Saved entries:
---
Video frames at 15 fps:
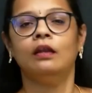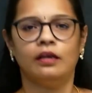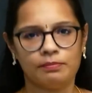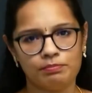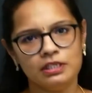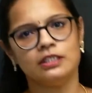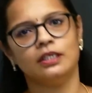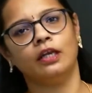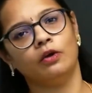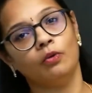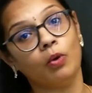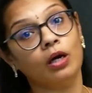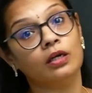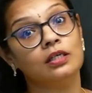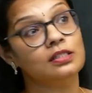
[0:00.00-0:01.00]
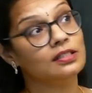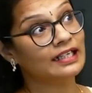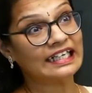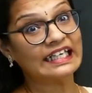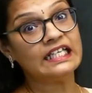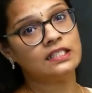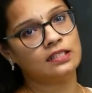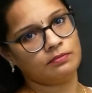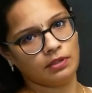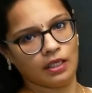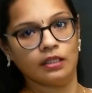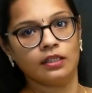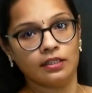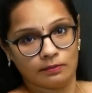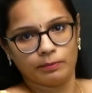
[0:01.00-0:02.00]
Let me tell you what is the reason
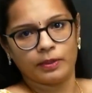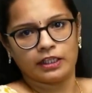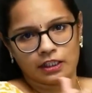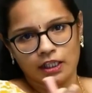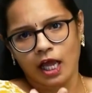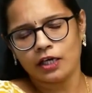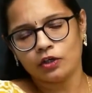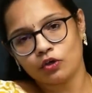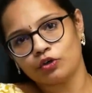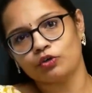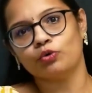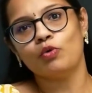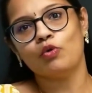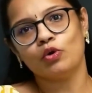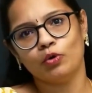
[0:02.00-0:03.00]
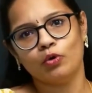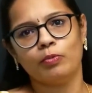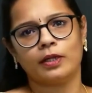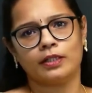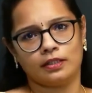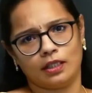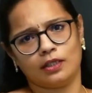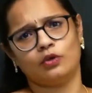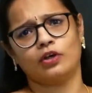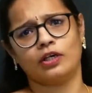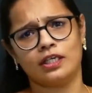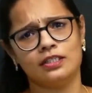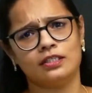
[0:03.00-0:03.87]
behind it. Pratidanko rule, pratidanko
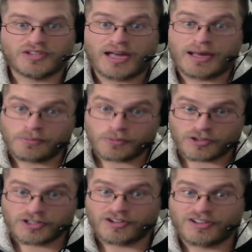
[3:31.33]
I am
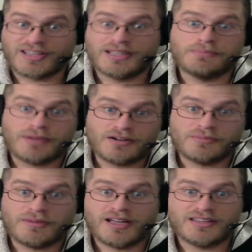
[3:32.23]
working on getting a better mic.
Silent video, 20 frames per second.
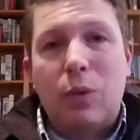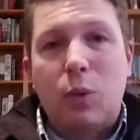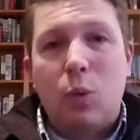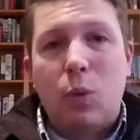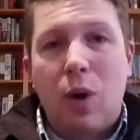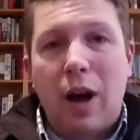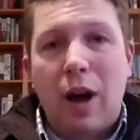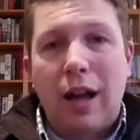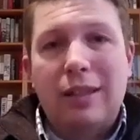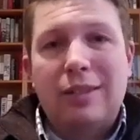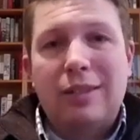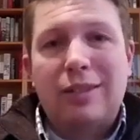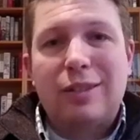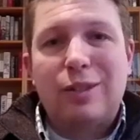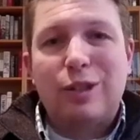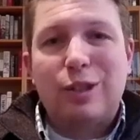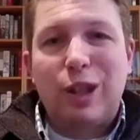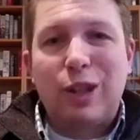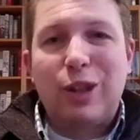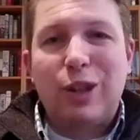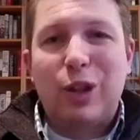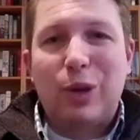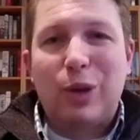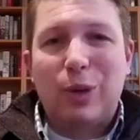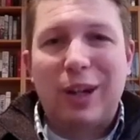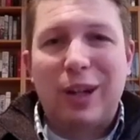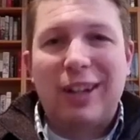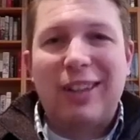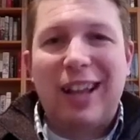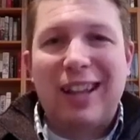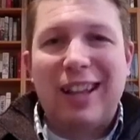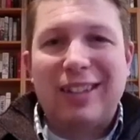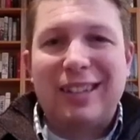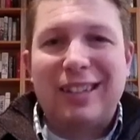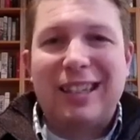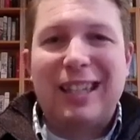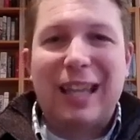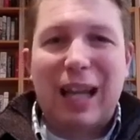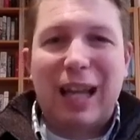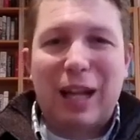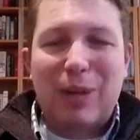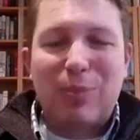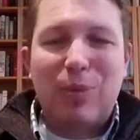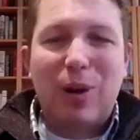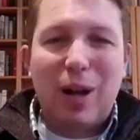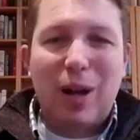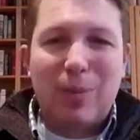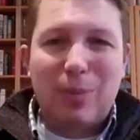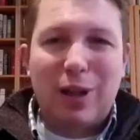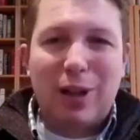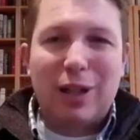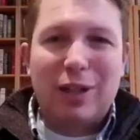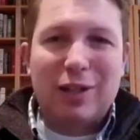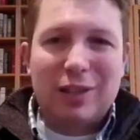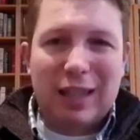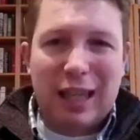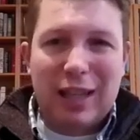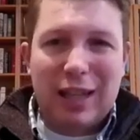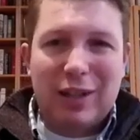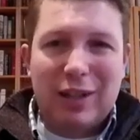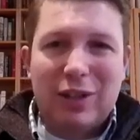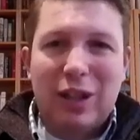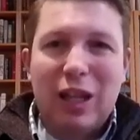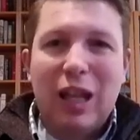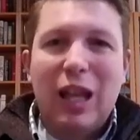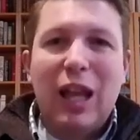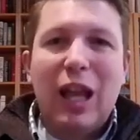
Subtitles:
Weiss suddenly realized that he had a problem on his hands.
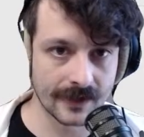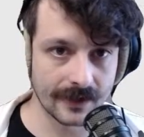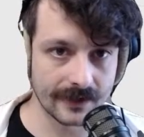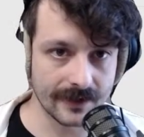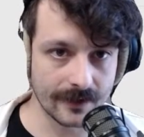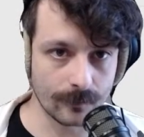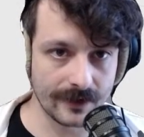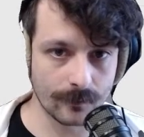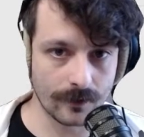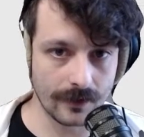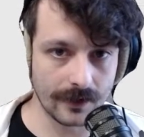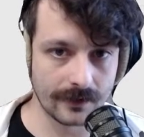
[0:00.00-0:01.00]
And then we
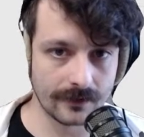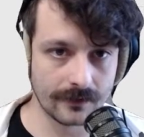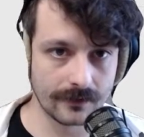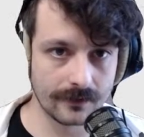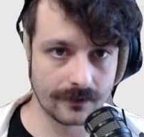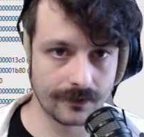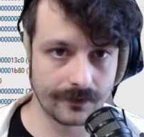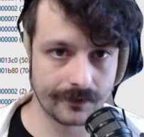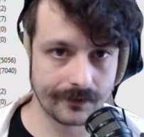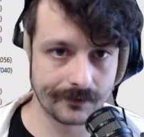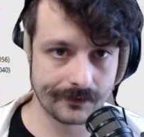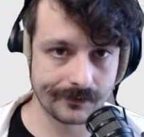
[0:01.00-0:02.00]
want
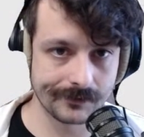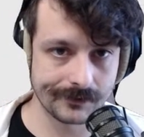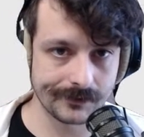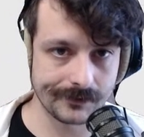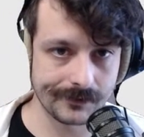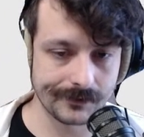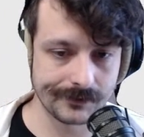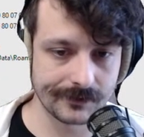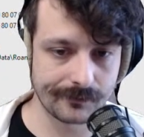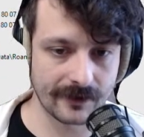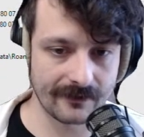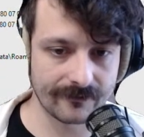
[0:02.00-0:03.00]

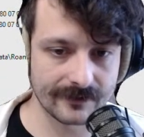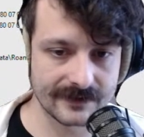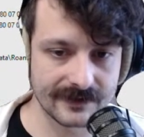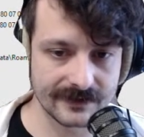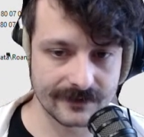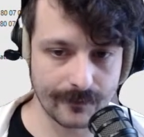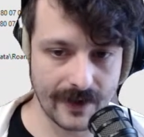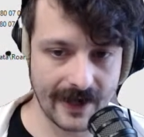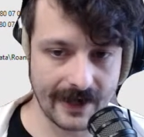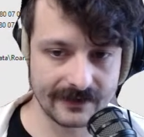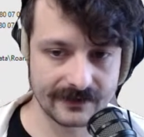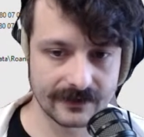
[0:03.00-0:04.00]
user preferences
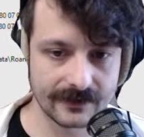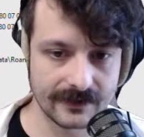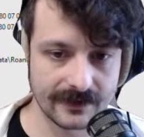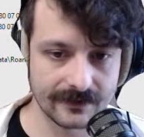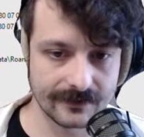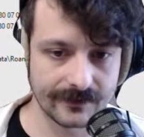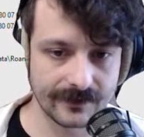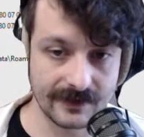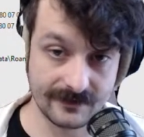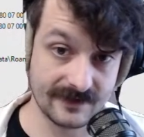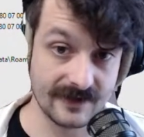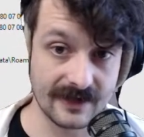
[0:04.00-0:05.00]
mask. Here's
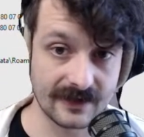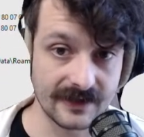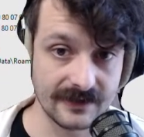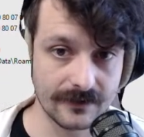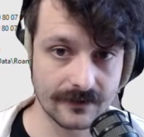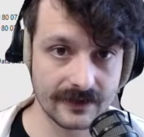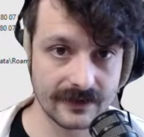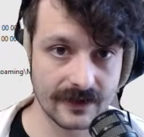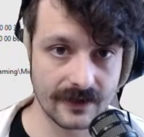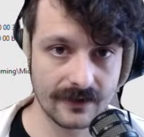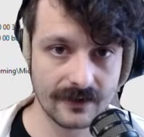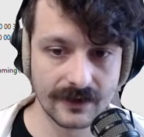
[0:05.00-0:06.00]
that key already
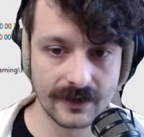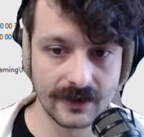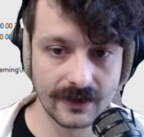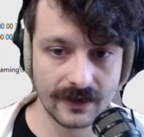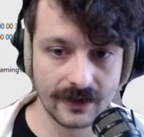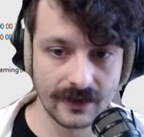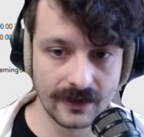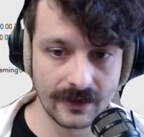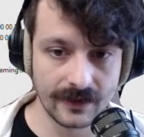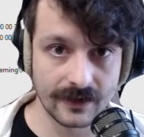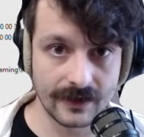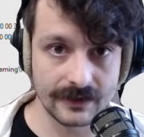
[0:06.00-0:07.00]
there.
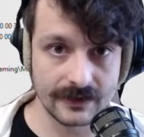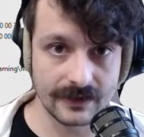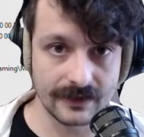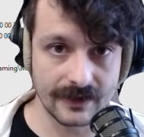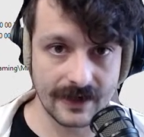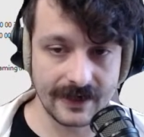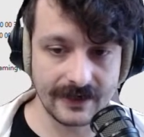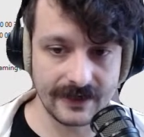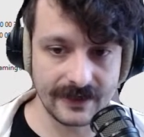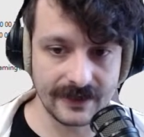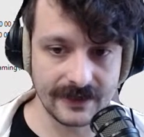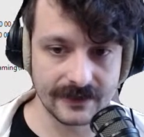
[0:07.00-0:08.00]
And then
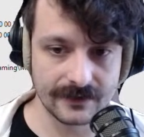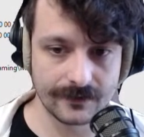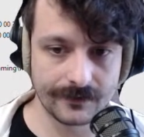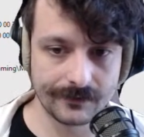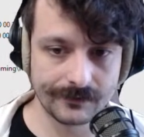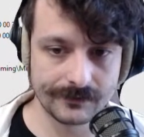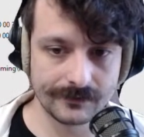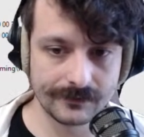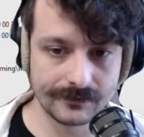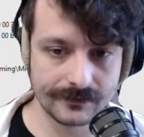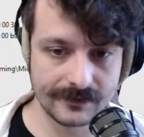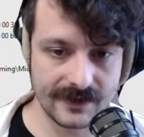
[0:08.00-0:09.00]
9E.
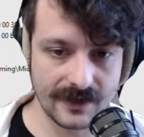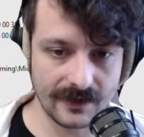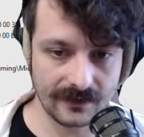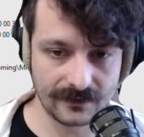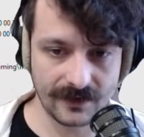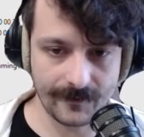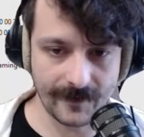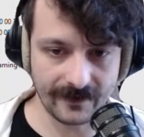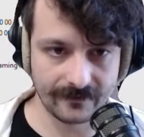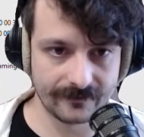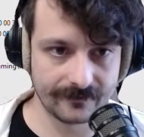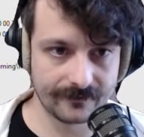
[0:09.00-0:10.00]
Yeah, come on.
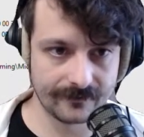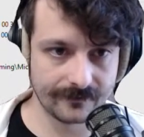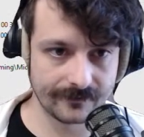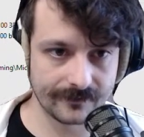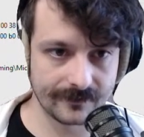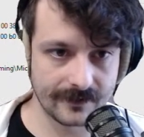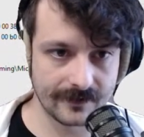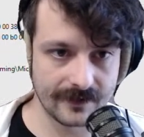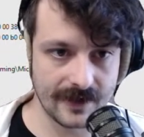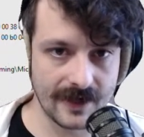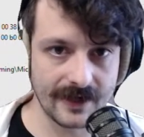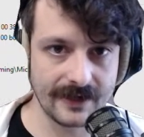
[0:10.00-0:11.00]

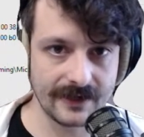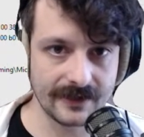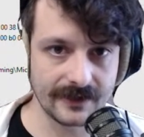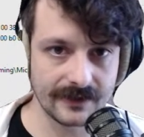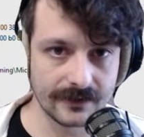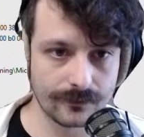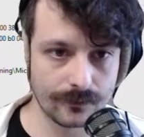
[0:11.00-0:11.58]
9E.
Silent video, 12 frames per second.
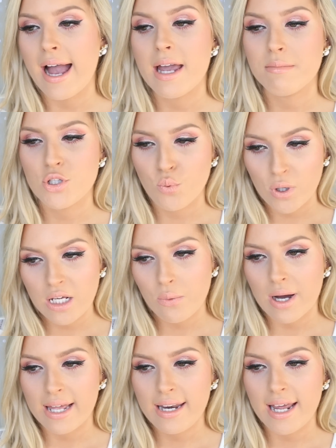I am
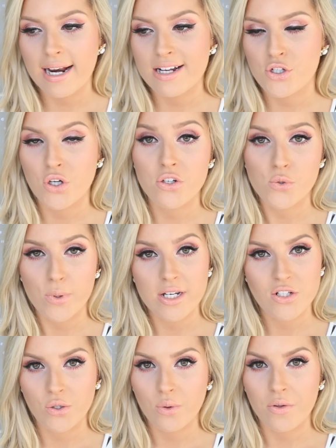21 and I turned
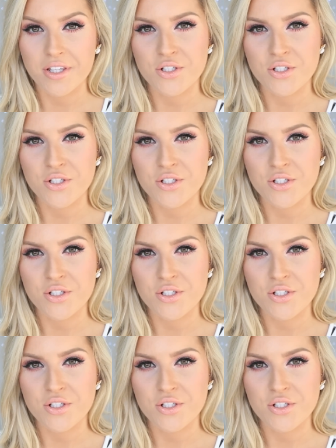22 on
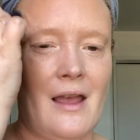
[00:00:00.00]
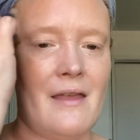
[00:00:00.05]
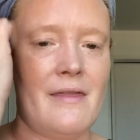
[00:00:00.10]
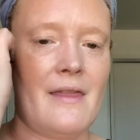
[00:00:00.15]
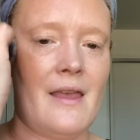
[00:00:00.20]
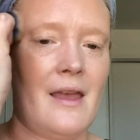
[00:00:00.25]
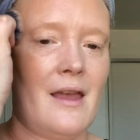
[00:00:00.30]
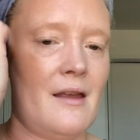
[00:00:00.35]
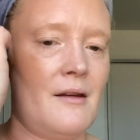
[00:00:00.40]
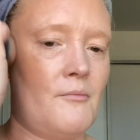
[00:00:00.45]
And
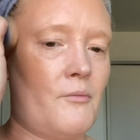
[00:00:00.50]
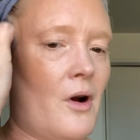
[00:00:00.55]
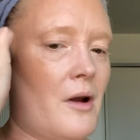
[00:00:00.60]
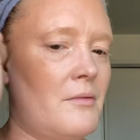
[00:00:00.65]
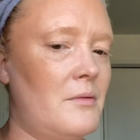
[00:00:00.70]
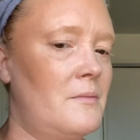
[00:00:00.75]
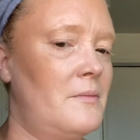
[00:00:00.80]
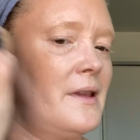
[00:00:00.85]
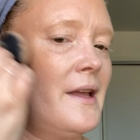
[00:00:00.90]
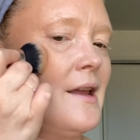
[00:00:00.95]
then
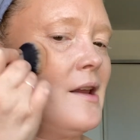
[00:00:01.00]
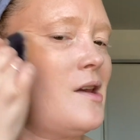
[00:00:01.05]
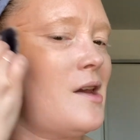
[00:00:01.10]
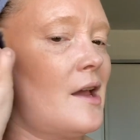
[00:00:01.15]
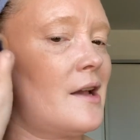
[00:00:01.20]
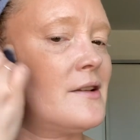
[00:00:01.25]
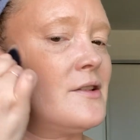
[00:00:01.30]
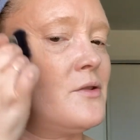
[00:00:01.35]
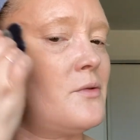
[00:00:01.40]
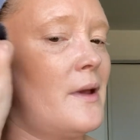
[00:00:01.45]
probably
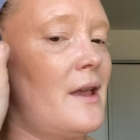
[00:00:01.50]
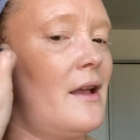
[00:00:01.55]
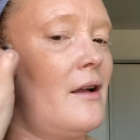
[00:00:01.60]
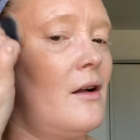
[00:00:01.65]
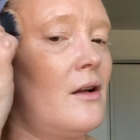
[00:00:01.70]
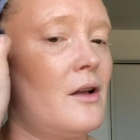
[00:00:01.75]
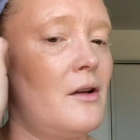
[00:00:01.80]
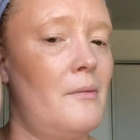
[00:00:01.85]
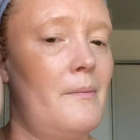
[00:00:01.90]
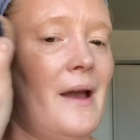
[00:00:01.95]
next week
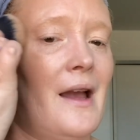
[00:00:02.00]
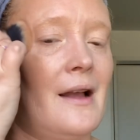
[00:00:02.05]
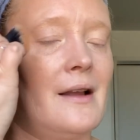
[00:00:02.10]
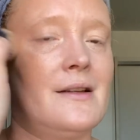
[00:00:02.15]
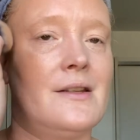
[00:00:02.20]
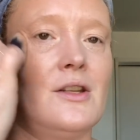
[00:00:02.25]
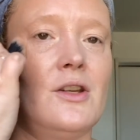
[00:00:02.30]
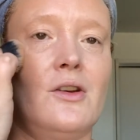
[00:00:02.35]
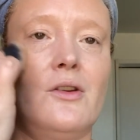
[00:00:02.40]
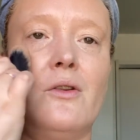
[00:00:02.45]
I'll go back
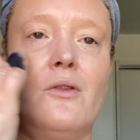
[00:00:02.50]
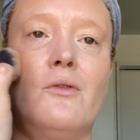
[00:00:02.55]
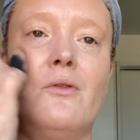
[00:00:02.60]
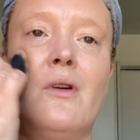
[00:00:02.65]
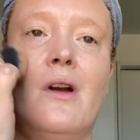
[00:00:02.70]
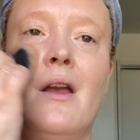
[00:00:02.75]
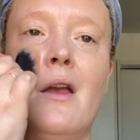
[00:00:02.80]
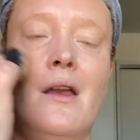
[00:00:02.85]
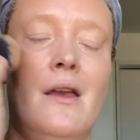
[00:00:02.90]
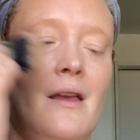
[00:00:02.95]

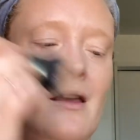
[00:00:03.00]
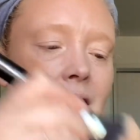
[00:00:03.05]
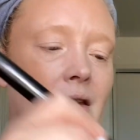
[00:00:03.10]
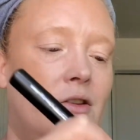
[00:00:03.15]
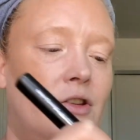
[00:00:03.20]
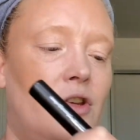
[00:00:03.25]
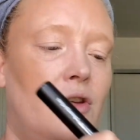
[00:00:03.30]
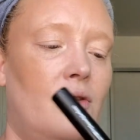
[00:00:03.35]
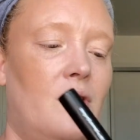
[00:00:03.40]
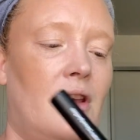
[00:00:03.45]
to
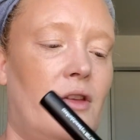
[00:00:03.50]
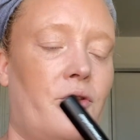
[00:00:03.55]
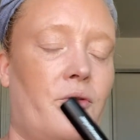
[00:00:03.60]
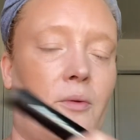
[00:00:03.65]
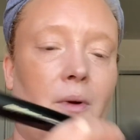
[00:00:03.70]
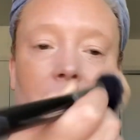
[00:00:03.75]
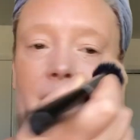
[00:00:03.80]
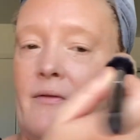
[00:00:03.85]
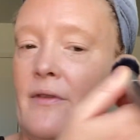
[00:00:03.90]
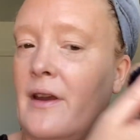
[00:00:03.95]
2 to
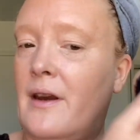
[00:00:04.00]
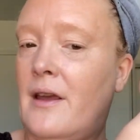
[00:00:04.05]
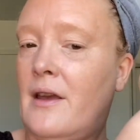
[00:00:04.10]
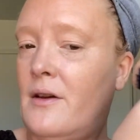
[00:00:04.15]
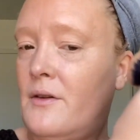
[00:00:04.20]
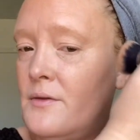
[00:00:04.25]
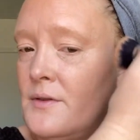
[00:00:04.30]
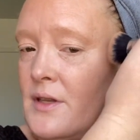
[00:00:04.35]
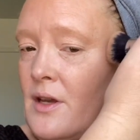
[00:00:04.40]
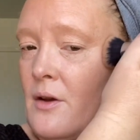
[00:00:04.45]
3
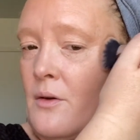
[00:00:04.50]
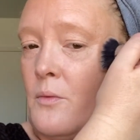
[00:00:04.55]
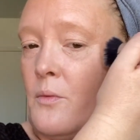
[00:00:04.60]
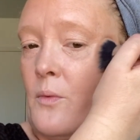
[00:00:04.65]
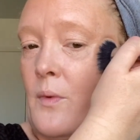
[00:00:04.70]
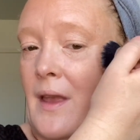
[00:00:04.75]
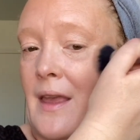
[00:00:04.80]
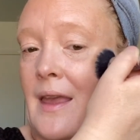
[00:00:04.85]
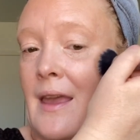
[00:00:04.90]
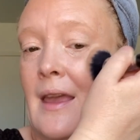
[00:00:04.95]
videos a
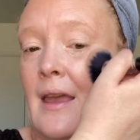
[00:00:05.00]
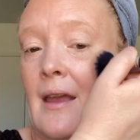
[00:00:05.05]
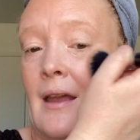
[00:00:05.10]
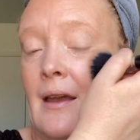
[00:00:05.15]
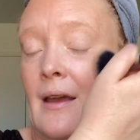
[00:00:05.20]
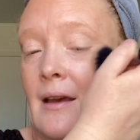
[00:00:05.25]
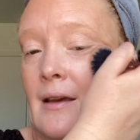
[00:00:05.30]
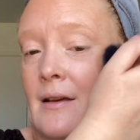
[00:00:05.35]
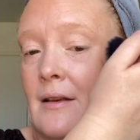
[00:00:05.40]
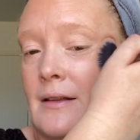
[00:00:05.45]
week.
---
#### Work request
From the line with "[0:10.00-0:11.00]" down to the last line of the entries above, set down every line exactly, apart from the pictures.

#### Result of this task
[0:10.00-0:11.00]

[0:11.00-0:11.58]
9E.
Silent video, 12 frames per second.
I am
21 and I turned
22 on
[00:00:00.00]
[00:00:00.05]
[00:00:00.10]
[00:00:00.15]
[00:00:00.20]
[00:00:00.25]
[00:00:00.30]
[00:00:00.35]
[00:00:00.40]
[00:00:00.45]
And
[00:00:00.50]
[00:00:00.55]
[00:00:00.60]
[00:00:00.65]
[00:00:00.70]
[00:00:00.75]
[00:00:00.80]
[00:00:00.85]
[00:00:00.90]
[00:00:00.95]
then
[00:00:01.00]
[00:00:01.05]
[00:00:01.10]
[00:00:01.15]
[00:00:01.20]
[00:00:01.25]
[00:00:01.30]
[00:00:01.35]
[00:00:01.40]
[00:00:01.45]
probably
[00:00:01.50]
[00:00:01.55]
[00:00:01.60]
[00:00:01.65]
[00:00:01.70]
[00:00:01.75]
[00:00:01.80]
[00:00:01.85]
[00:00:01.90]
[00:00:01.95]
next week
[00:00:02.00]
[00:00:02.05]
[00:00:02.10]
[00:00:02.15]
[00:00:02.20]
[00:00:02.25]
[00:00:02.30]
[00:00:02.35]
[00:00:02.40]
[00:00:02.45]
I'll go back
[00:00:02.50]
[00:00:02.55]
[00:00:02.60]
[00:00:02.65]
[00:00:02.70]
[00:00:02.75]
[00:00:02.80]
[00:00:02.85]
[00:00:02.90]
[00:00:02.95]

[00:00:03.00]
[00:00:03.05]
[00:00:03.10]
[00:00:03.15]
[00:00:03.20]
[00:00:03.25]
[00:00:03.30]
[00:00:03.35]
[00:00:03.40]
[00:00:03.45]
to
[00:00:03.50]
[00:00:03.55]
[00:00:03.60]
[00:00:03.65]
[00:00:03.70]
[00:00:03.75]
[00:00:03.80]
[00:00:03.85]
[00:00:03.90]
[00:00:03.95]
2 to
[00:00:04.00]
[00:00:04.05]
[00:00:04.10]
[00:00:04.15]
[00:00:04.20]
[00:00:04.25]
[00:00:04.30]
[00:00:04.35]
[00:00:04.40]
[00:00:04.45]
3
[00:00:04.50]
[00:00:04.55]
[00:00:04.60]
[00:00:04.65]
[00:00:04.70]
[00:00:04.75]
[00:00:04.80]
[00:00:04.85]
[00:00:04.90]
[00:00:04.95]
videos a
[00:00:05.00]
[00:00:05.05]
[00:00:05.10]
[00:00:05.15]
[00:00:05.20]
[00:00:05.25]
[00:00:05.30]
[00:00:05.35]
[00:00:05.40]
[00:00:05.45]
week.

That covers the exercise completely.